Living with a typically non-terminal yet lifelong progressive chronic illness can leave me to wrestle with deep questions about the goodness of God. For me moving forward in the midst of these feelings is not only allowing myself to grieve and process loss as it occurs but to then bathe than brokenness in God’s truth. I love in Romans where He says that nothing we go through will be wasted. That brings great comfort to my heart. It also means that my feelings are not the end all be all, yes I need to allow myself to experience all of them, but it does not give me permission to act on all of them.

I recently had the opportunity to act on letting my faith lead the way. (Well I’m sure He has given me lots of opportunities this was just the first one I ever TRULY seized.) We were driving home from PA and two hours before we got home my kneecap dislocated in the car. We knew we needed to reduce it before treating with medication and that I would need my straight leg brace. Our car was packed and even if we could’ve gotten to my brace suitcase, I wouldn’t be able to sit with my leg out straight. We also knew that if we put it back in, but it wasn’t braced, it would just slip right back out. In knowing all those things, we made the hard decision to just get home. I was crying my eyes out, and Jared was just holding my hand as we sat in silence listening to our car playlist. In that silence, I started letting bitterness (as you know I joke that bitterness is my reverse spiritual gift) and discontent flood my mind. The enemy got in my head in the silence and was influencing the state of my heart and thoughts. I recognized this and I asked Jared to put our worship playlist on. He was a bit taken back (I’m sure he thought I was going to ask him to play the jonas brothers or taylor swift) but he did. The song “see a victory” by elevation worship came on, and as the tears poured down my cheeks I choked out the words and opened my free hand. Friends, I don’t remember how we got through those two hours, but I have never felt God so present as I did in that moment. I hope that I never forget it, whenever I hear this song my heart beats a little faster and I long for His presence. 
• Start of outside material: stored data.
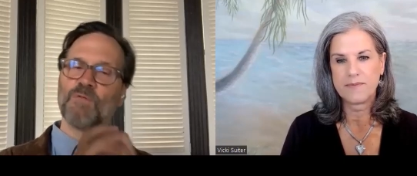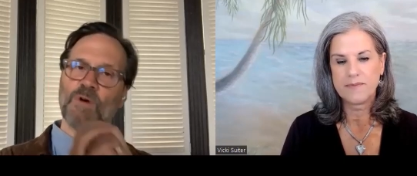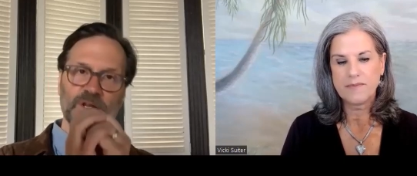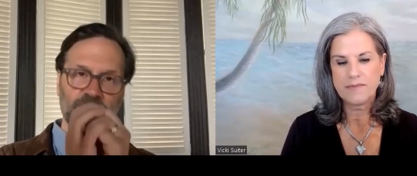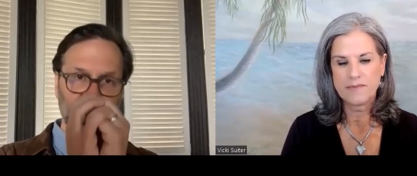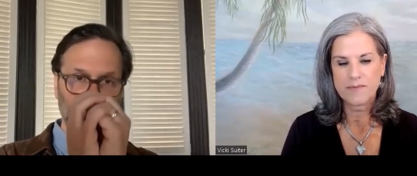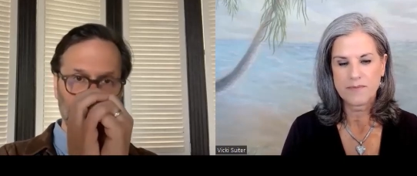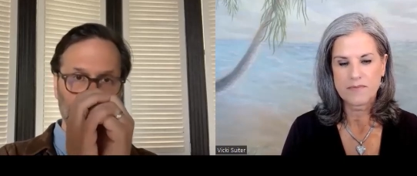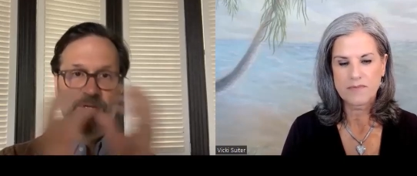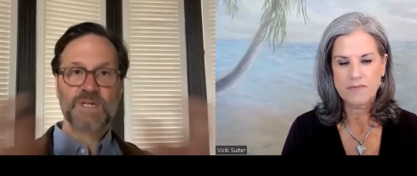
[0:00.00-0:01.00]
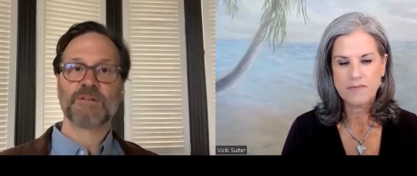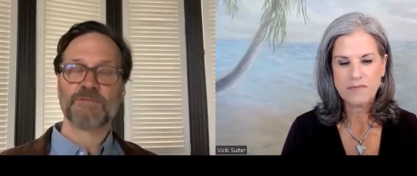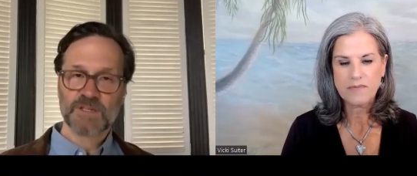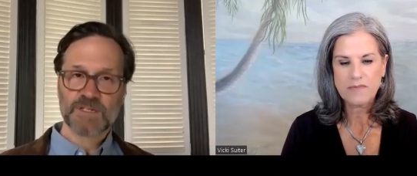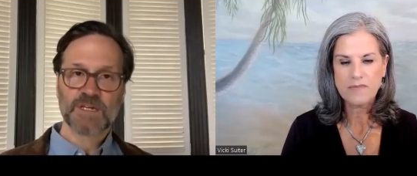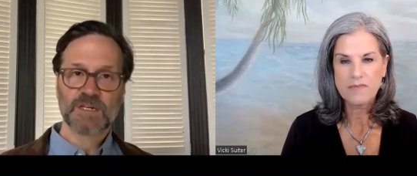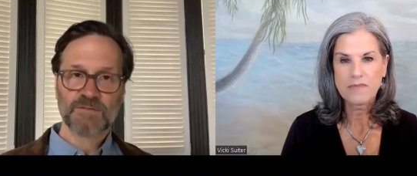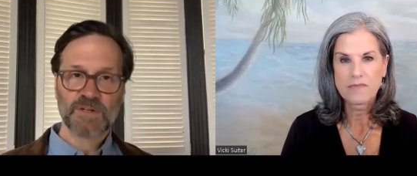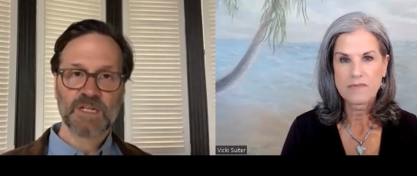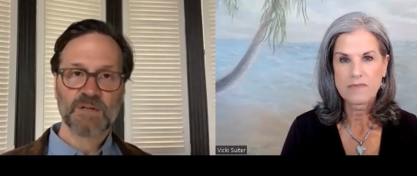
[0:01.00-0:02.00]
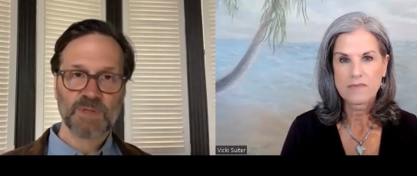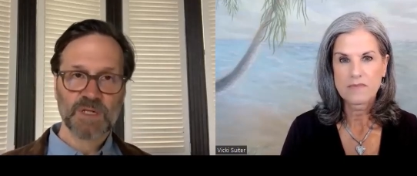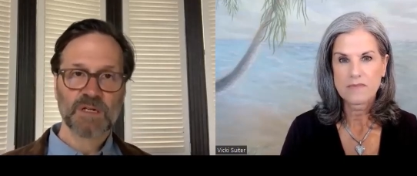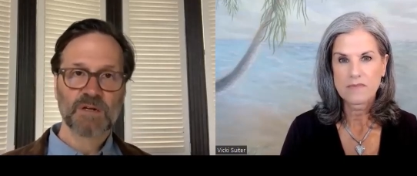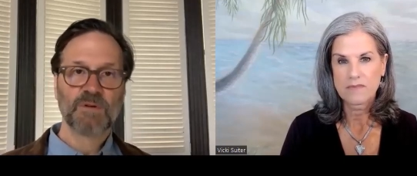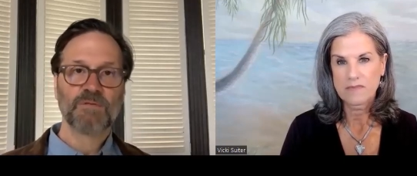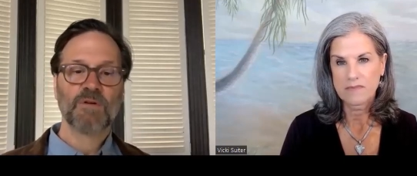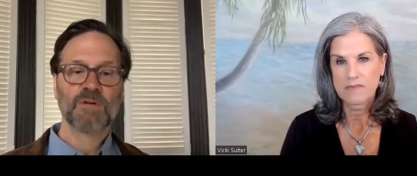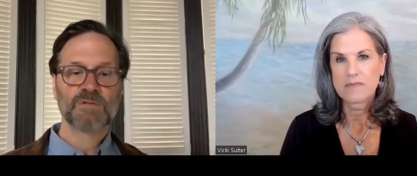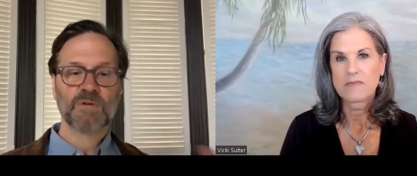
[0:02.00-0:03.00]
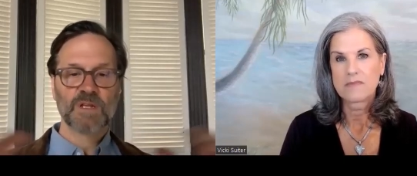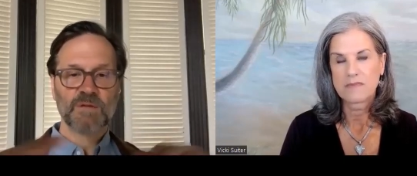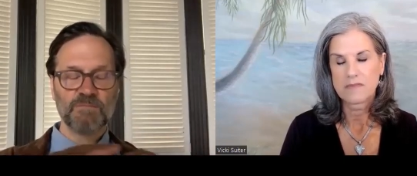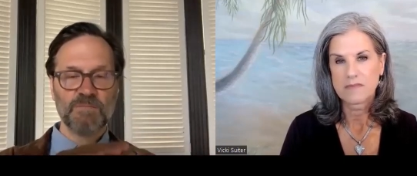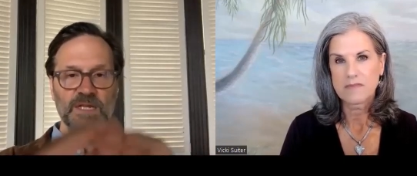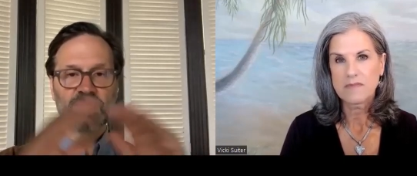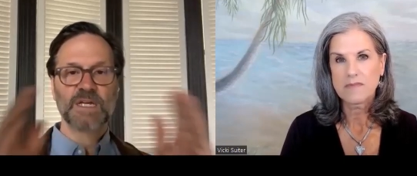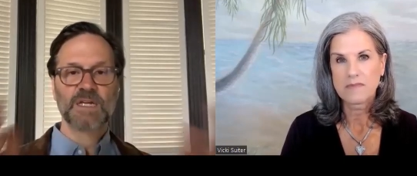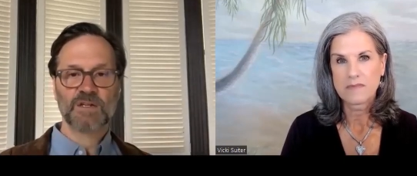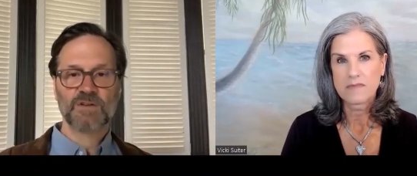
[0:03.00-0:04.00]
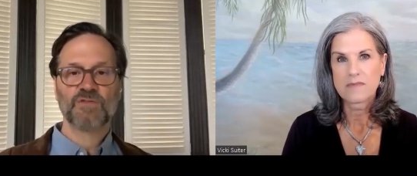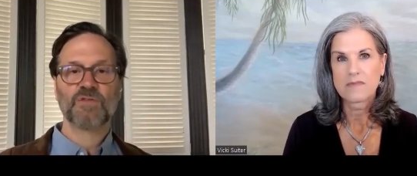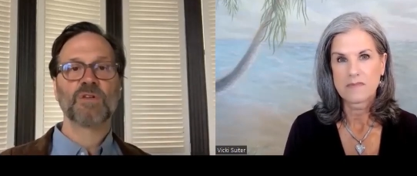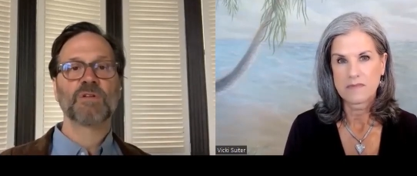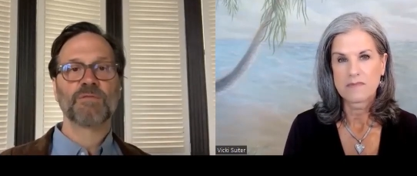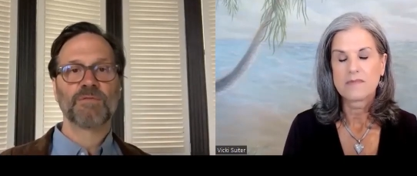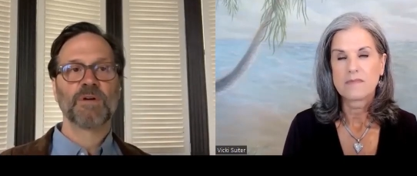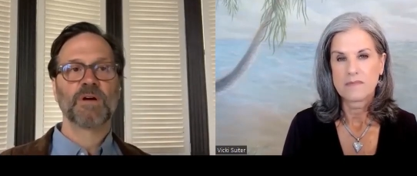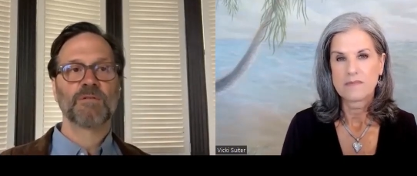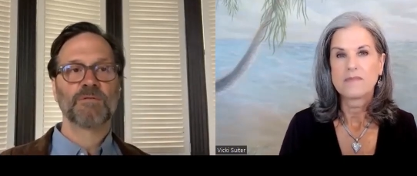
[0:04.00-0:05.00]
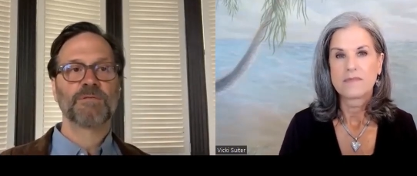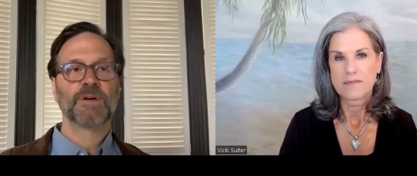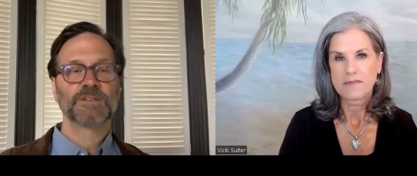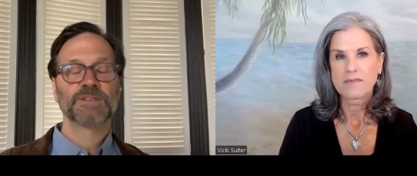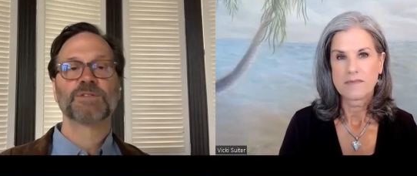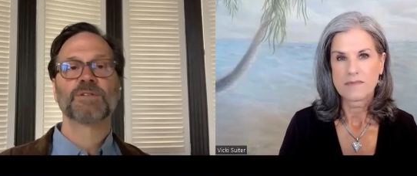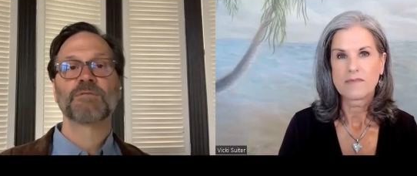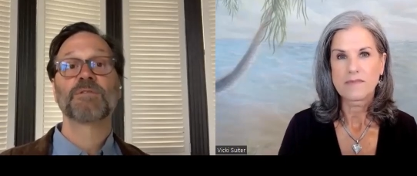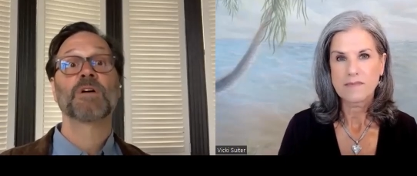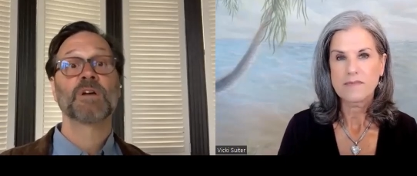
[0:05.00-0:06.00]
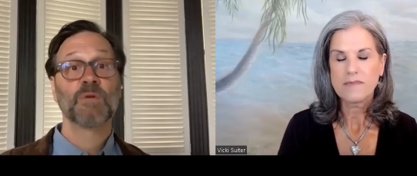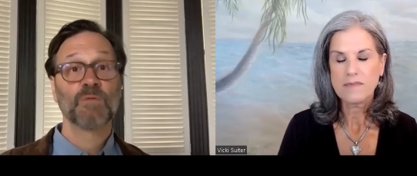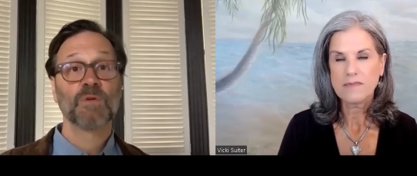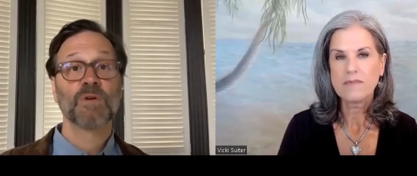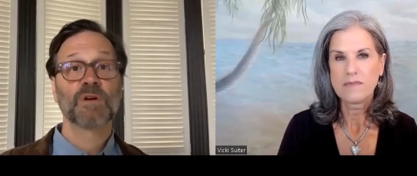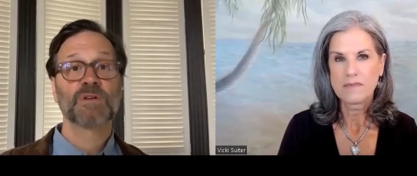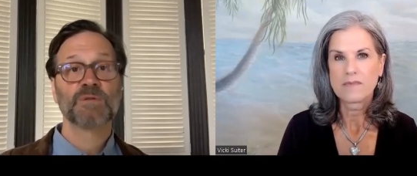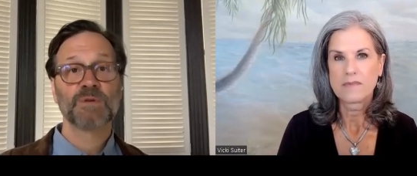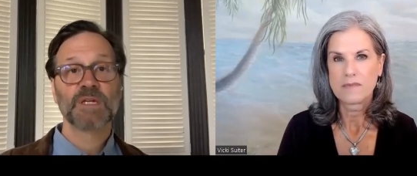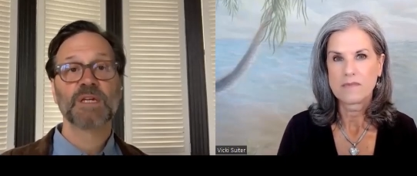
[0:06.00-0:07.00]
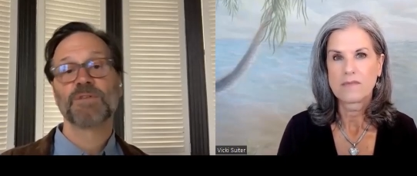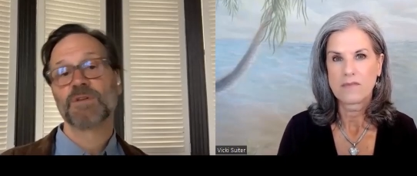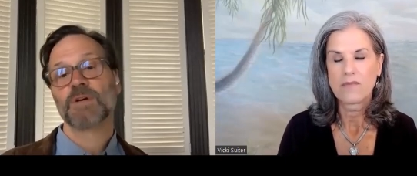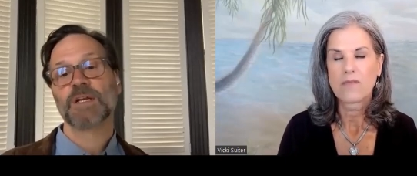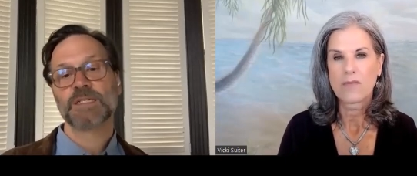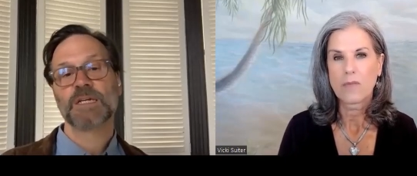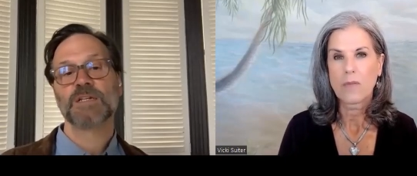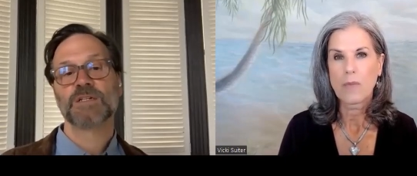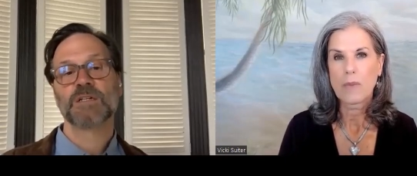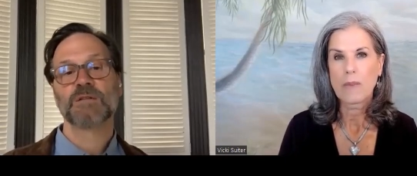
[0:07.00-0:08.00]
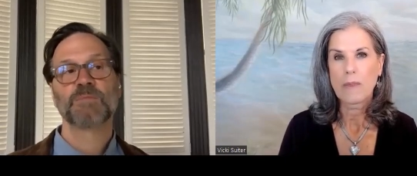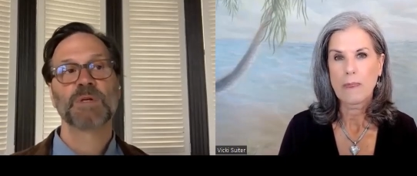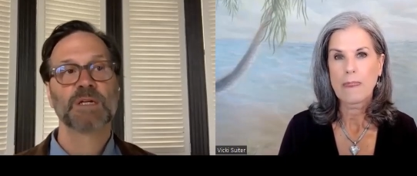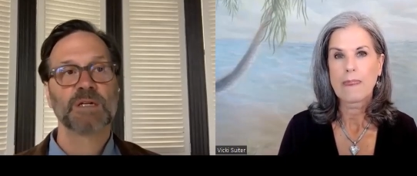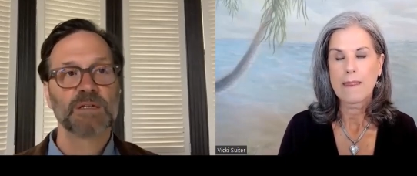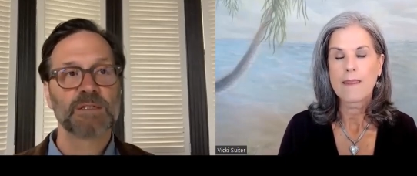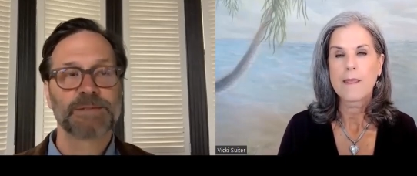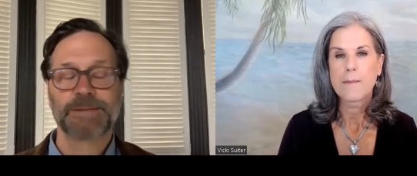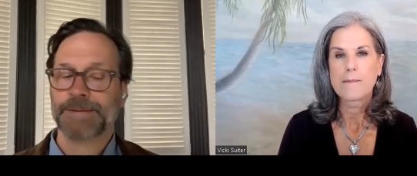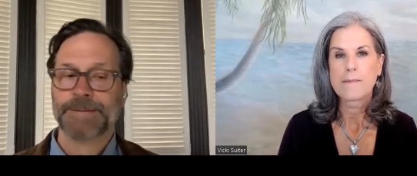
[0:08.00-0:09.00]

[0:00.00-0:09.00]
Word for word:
Speaker 1: wanted to get big for the sake of getting big. We've always wanted to maintain control of, of a certain volume of work so we can give it the right attention, because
He will go where you invite Him. At the end of the chapter, she reminds us that when we let His soundtrack play louder than we are singing to it, we can wrestle well with it because we aren’t left to hold it all together on our own. 
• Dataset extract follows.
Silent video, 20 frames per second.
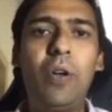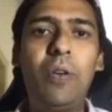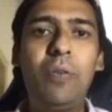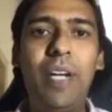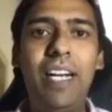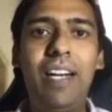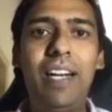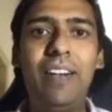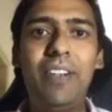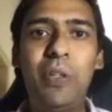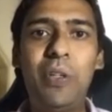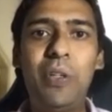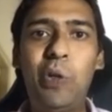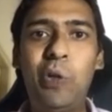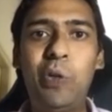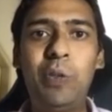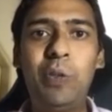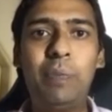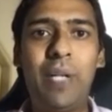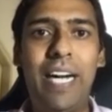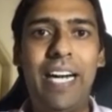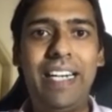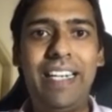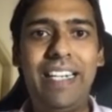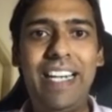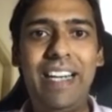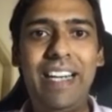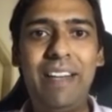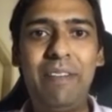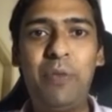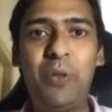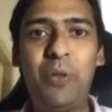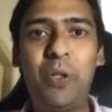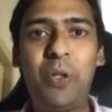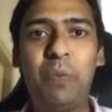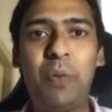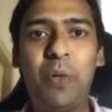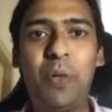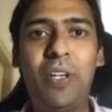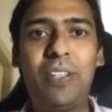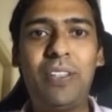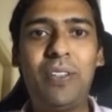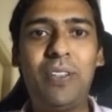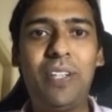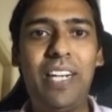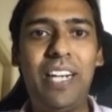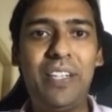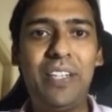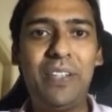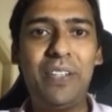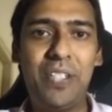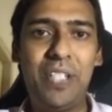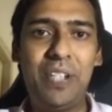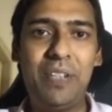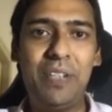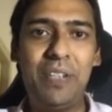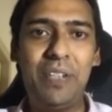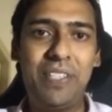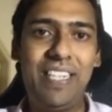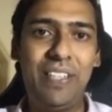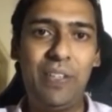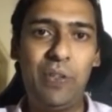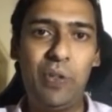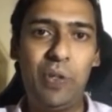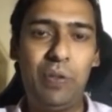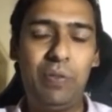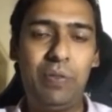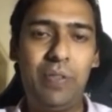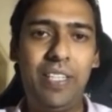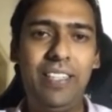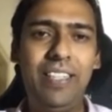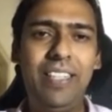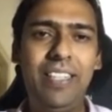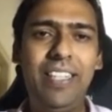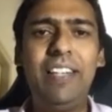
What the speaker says: or a well-renowned brand name for a product or line of service that they're offering.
I challenge you to wrestle between these two gardens by, on your own, getting quiet, grabbing some tissues, and telling Him about the disappointments you are facing. Get real with Him. Tell Him about the hurt, exhaustion, and overwhelm. Feel all the feelings. Bathe in the brokenness, and then bathe that brokenness in the truth of His Word, and if you need help figuring out where to look for that truth in brokenness please reach out, I would love to come alongside you. 

Try to also keep the truth in mind that we will not have to wrestle forever.
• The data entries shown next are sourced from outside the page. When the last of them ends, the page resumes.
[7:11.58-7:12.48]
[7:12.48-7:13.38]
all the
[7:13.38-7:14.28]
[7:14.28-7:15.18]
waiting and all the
We won’t have to wrestle well, because we will be well.

TerKeurst, Lysa. It’s Not Supposed to Be This Way (p. 10). Thomas Nelson. Kindle Edition. 

Here are some things to remember as we conclude:

Sometimes to get your life back, you have to face death of what you thought your life would look like. 

Disappointment is that feeling things should be better than they are.

But disappointment isn’t proof that God is withholding good things from us. Sometimes it’s His way of leading us Home.

If the enemy can isolate us, he can influence us.

we will never appreciate or even desire the hope of our True Love if lesser loves don’t disappoint.

God knows before we eternally dwell we will have to learn how to wrestle well.

We won’t have to wrestle well, because we will be well.

TerKeurst, Lysa. It’s Not Supposed to Be This Way (p. 12). Thomas Nelson. Kindle Edition. 

Prayer from Lysa:


Living in the messy middle between two gardens is so trying at times. Teach me to wrestle well between my faith and my feelings when life disappoints in ways I never imagined. My disappointments don’t feel like a gift at all, but I’m going to trust You—the Giver of good gifts. Release an atmosphere of hope in my right-now life, I pray. In Jesus’ name, amen.

TerKeurst, Lysa. It’s Not Supposed to Be This Way (p. 13). Thomas Nelson. Kindle Edition.